FIG. 12 shows an SEM image of a mineralized product prepared according to example 4 of the invention;
fig. 13 shows EDS patterns of mineralized products prepared according to example 4 of the present invention.
Detailed Description
Hereinafter, the electrolytic manganese slag mineralization CO of the present invention will be described in detail with reference to exemplary embodiments 2 A method for co-curing metal ions and mineralized products.
In a first exemplary embodiment of the present invention, an electrolytic manganese slag mineralized CO is provided 2 Co-curing metal ions Mn 2+ /Mg 2+ The method comprising the steps of:
the neutral salt solution and the electrolytic manganese slag powder are mixed according to a preset liquid-solid ratio, and then leached for a first period of time at a first temperature and a first stirring rotation speed, so as to obtain a first solid-liquid mixture. Here, the particle size of the electrolytic manganese slag powder may be 80 to 200 mesh, for example, 100 mesh, 150 mesh, 190 mesh, etc. The neutral salt solution may include one or more of an ammonium acetate solution, an ammonium chloride solution, a sodium acetate solution, and a sodium chloride solution.
And carrying out suction filtration on the first solid-liquid mixture to obtain leaching liquid and leaching slag of the electrolytic manganese slag. The leached slag can be used for producing building material products such as cement, building blocks and the like after being washed.
Mixing the leaching solution with concentrated ammonia water according to a predetermined ratio, and introducing CO at a first rate 2 The gas is stirred at a second temperature for a second period of time to obtain a second solid-liquid mixture.

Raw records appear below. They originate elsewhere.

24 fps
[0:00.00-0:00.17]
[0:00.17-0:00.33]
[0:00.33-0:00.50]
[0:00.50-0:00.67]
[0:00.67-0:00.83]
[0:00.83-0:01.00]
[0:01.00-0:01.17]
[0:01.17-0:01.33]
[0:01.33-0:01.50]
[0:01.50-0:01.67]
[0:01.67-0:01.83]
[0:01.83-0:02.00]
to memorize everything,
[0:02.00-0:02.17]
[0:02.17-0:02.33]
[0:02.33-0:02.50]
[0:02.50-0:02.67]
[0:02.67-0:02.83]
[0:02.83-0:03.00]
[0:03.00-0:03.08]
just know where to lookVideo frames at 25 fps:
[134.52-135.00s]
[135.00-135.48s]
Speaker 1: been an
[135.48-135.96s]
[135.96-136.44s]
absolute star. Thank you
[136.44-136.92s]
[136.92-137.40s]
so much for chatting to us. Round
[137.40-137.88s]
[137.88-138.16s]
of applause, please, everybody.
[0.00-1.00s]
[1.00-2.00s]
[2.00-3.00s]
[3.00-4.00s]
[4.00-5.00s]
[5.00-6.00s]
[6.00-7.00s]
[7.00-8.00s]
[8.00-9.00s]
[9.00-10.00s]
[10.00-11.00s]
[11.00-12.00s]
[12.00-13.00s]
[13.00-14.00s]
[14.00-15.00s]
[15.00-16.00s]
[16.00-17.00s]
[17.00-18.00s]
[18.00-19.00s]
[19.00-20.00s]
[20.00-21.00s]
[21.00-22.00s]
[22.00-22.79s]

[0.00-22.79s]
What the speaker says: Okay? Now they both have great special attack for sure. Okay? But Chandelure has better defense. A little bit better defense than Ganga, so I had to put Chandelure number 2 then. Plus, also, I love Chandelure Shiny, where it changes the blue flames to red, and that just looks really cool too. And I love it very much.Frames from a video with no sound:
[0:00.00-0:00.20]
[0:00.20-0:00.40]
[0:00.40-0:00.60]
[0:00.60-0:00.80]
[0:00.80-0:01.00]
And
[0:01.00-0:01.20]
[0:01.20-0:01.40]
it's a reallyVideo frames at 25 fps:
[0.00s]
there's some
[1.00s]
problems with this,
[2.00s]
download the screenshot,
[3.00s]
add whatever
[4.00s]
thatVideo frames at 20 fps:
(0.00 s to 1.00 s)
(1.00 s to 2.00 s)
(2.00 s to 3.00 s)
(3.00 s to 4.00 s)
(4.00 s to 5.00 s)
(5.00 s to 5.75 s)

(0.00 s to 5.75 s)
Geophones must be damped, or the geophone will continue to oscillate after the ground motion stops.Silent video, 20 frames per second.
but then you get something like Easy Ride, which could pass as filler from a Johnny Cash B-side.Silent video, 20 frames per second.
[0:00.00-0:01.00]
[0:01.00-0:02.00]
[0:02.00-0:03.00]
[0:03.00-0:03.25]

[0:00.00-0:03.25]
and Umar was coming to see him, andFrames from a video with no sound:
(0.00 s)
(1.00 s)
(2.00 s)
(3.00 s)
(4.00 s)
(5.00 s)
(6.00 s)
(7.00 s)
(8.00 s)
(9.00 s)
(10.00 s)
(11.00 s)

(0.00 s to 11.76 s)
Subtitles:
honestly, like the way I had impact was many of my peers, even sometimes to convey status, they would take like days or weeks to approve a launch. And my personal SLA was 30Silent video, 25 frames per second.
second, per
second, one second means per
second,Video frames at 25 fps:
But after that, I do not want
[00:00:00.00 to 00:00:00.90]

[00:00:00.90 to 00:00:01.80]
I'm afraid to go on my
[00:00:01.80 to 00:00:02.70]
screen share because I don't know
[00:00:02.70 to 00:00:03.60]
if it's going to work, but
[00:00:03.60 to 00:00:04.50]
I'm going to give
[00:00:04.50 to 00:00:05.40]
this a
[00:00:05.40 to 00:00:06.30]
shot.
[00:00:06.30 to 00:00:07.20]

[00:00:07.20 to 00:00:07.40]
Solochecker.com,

Filtering the second solid-liquid mixture to obtain a filter cake and filtrate; and (5) washing and drying the filter cake to obtain a mineralized product.
In this exemplary embodiment, the method may further include the steps of:
the filtrate obtained by suction filtration of the second solid-liquid mixture is used for leaching electrolytic manganese slag powder instead of the neutral salt solution circularly until the concentration of calcium ions in the leaching solution is lower than 0.03g/100mL; and (3) recovering ammonium sulfate and neutral salt auxiliary agent from the filtrate after the circulation is completed by evaporation and crystallization.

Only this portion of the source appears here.